Die Notwendigkeit, die Einrichtung HfG Ulm dokumentarisch zu fassen und detaillierte Informationen über ihre Arbeit zusammenzustellen, war unbestritten. Der wachsende zeitliche Abstand bedrohte zudem die Verfügbarkeit von Quellenmaterial; andererseits war lange Zeit ein "Schweigen aller Beteiligten" als Schutzmechanismus angesichts belastender Umstände bei der Auflösung der HfG unvermeidlich.

Im August 1981 konzipierte Nick Roericht das Projekt einer zusammenfassenden Darstellung der HfG und stellte eine erste Konzeption der Geschwister-Scholl-Stiftung vor.

Die Stadt Ulm zeigte grosses Interesse die HfG-Synopse in das Programm der Landeskunstwochen aufzunehmen.
Darauf wurde im September 1981 ein erster Leistungs- und Kostenrahmen erstellt.
Die anlaufenden Arbeiten liessen jedoch bald erkennen, dass der erste Leistungsrahmen zu eng konzipiert war und eine dem Thema angemessene Darstellung seine Veränderung notwendig machte.

Es wurde desshalb die Arbeitsgruppe HfG-Synopse gegründet, die im Rahmen des Designbüros Roericht das Projekt realisiert hat.

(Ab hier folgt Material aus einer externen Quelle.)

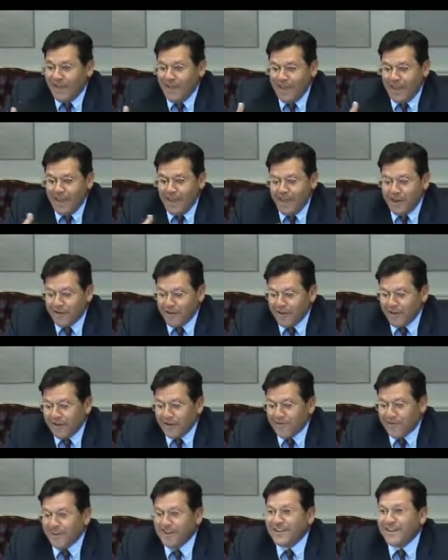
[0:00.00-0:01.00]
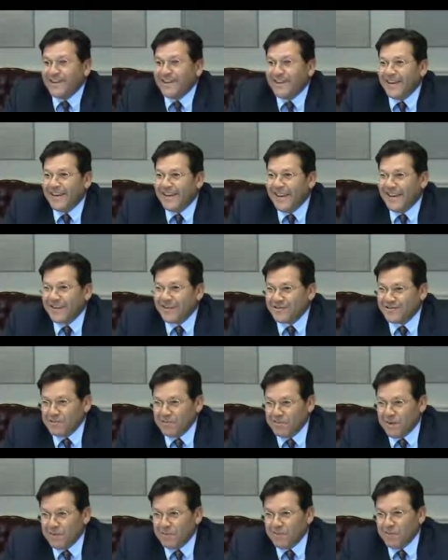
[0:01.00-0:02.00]
and here I sit as the
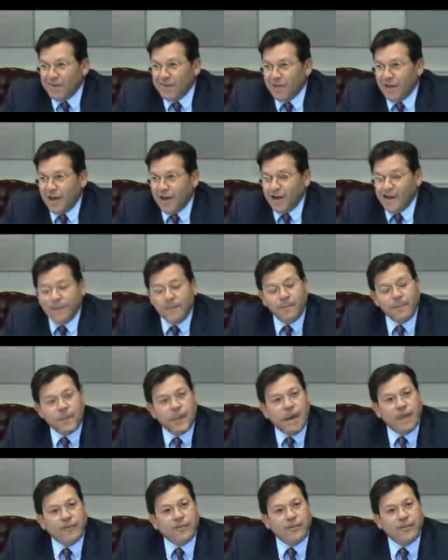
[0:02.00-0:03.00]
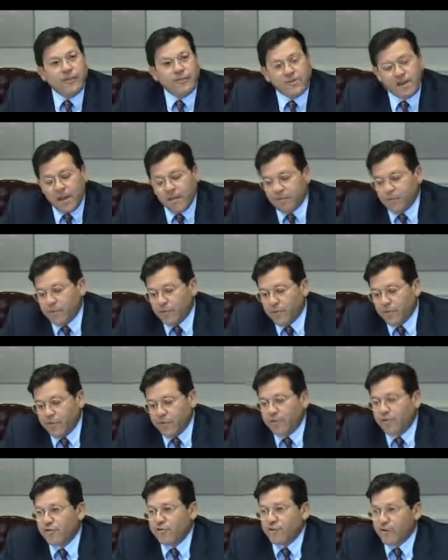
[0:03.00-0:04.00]
Republican nod. I did the same thing with
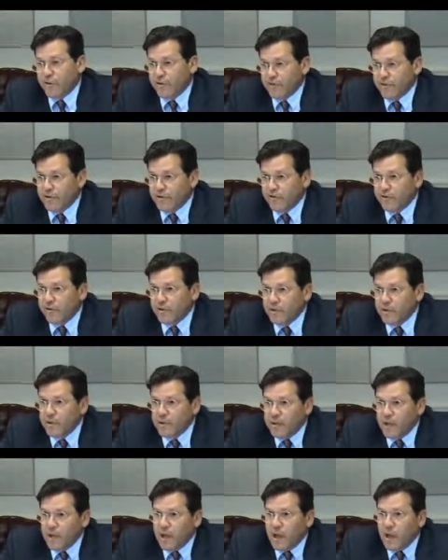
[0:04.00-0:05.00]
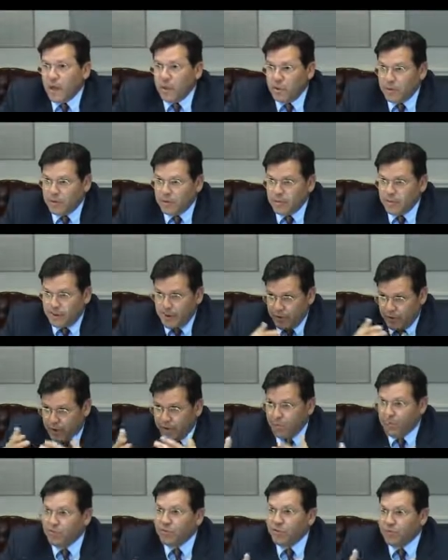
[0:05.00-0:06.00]
the conservatives. I went to there. I
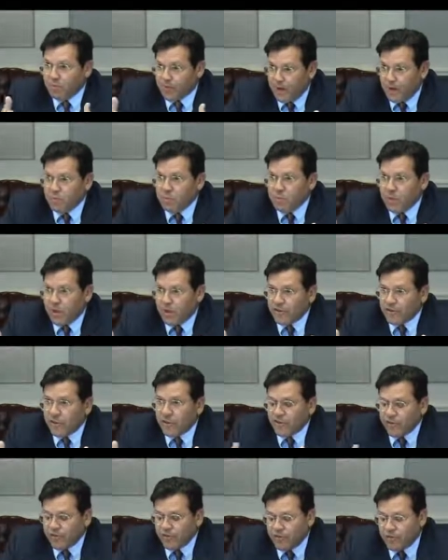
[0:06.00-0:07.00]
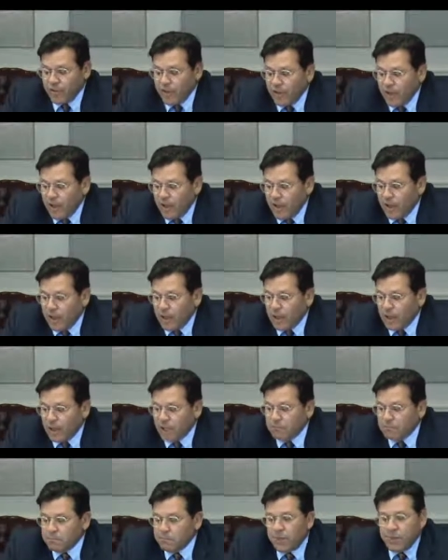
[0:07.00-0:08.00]
went through the same process,
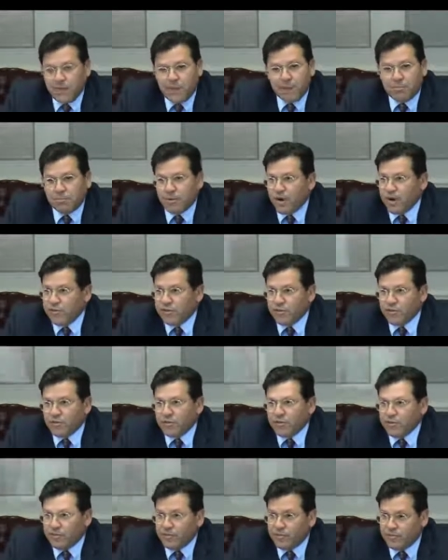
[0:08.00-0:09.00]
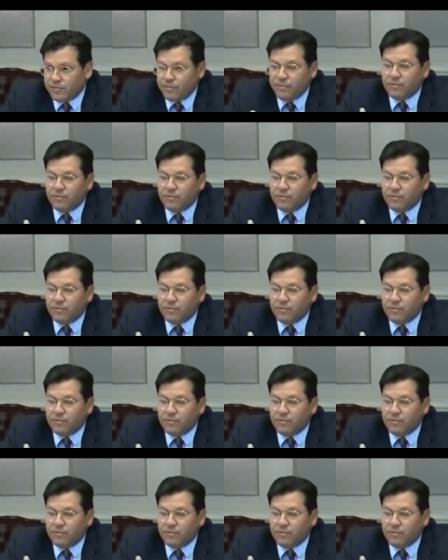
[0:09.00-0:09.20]
um, and that process was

Die erste Fassung der Synopse wurde anlässlich der Landeskunstwochen als Plakat vorgestellt.
Gleichzeitig erschien die "Taschen Synopse", eine Art Katalog, als die Synopsenpremiere begleitende Eröffnungsausgabe.
Die Taschen-Synopse beschrieb die Intention des Herausgebers, den Entstehungshintergrund der Synopse, zeigte die Gliederung und enthielt schliesslich die Bild- und Dokumentenlegenden und Quellen.

Im September 1986 erschien die HfG-Synopse als überarbeitete Version in halber Originalgrösse.